Tuesday, February 9, 2021

Masked and Unmasked

Priest and friend, masked and unmasked

 It's been a long time since I posted anything beyond news of events at the Temple.  Something about the times we've been living through have left me "taking the backward step" as Dogen says, rather than reaching out to people through this blog.  But I've made a new commitment, and, in the way of all such plans, while I am fairly sure that this post will happen, I can only hope and trust that I'll continue to post more regularly.

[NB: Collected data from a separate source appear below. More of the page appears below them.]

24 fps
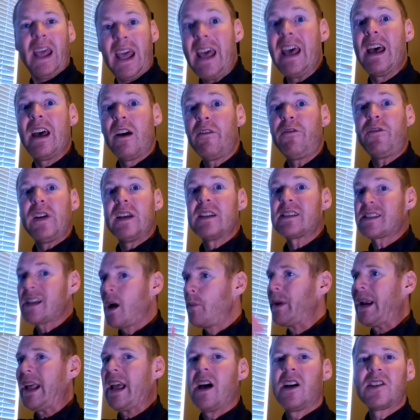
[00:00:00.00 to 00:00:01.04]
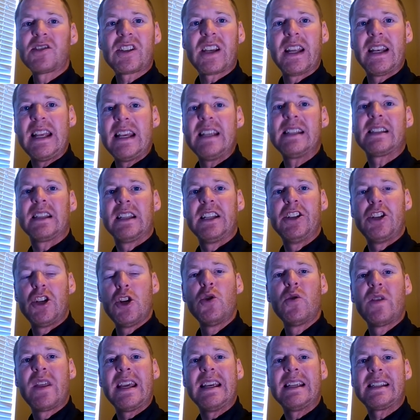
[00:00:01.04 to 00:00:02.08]
If somebody else can easily
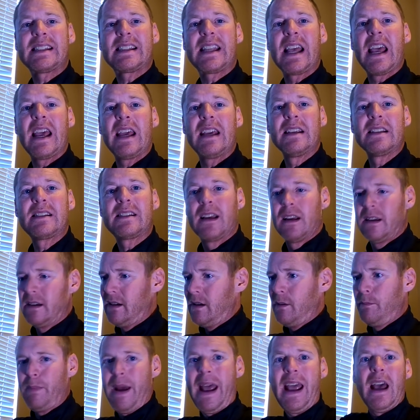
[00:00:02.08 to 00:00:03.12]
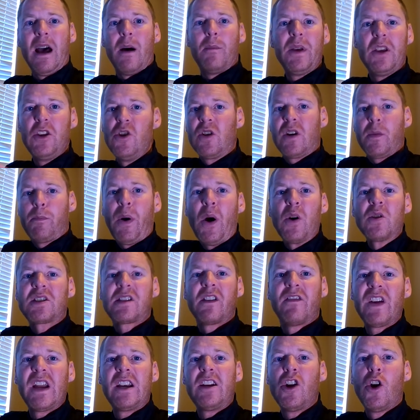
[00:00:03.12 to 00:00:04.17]
do these things, bam, you could
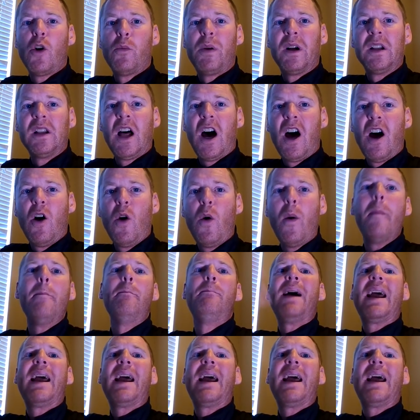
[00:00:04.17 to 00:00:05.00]
post a video below.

The photo above is from a billboard in front of our local Roman Catholic church, about a national giving campaign.   I love the look on the face of our old friend white Jesus, happily unmasked and looking over the shoulder of one of his priests.  There's something about the two of them that points us all to finding a way to our common ground as human beings in the middle of a pandemic.  I've been practicing with my reactivity to people who don't wear masks, figuring that, on some level, they don't believe in the pandemic.  While the emotional-cognitive reaction I have is based on delusion, since I don't really know why people out in public aren't wearing masks (did they forget? are they having trouble breathing?  are they angels, bodhisattvas or saints appearing among us to show us the way?) it provides an opportunity to look deeply into my own tendency to create reality out of a partial understanding of what's happening at any time, anywhere.  

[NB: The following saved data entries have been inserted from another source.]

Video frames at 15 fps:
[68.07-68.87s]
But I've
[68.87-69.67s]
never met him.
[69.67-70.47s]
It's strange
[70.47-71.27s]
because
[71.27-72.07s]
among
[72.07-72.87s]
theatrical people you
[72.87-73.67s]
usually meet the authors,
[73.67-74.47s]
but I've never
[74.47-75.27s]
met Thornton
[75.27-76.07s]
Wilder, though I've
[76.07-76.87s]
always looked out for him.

Zen teachings point us to the opportunity to meet everything as fully as we possibly can, to engage directly with the world we perceive and to be suspicious of the conclusions we draw.  The guideline is to be curious about everything.  I will probably never know why the people I meet during my daily walk are masked or unmasked, but I do know that they are probably human beings like me, struggling to figure out how to live in a challenging world.  This allows a more spacious internal experience, and I am then free to greet them sincerely, with a hidden, masked smile, as another companion on the path.  

2 comments:

  1. Hi Melissa, All these masks are like a poem: Am I, "really", masked without a mask,,, or unmasked behind a mask? Can't, really, tell!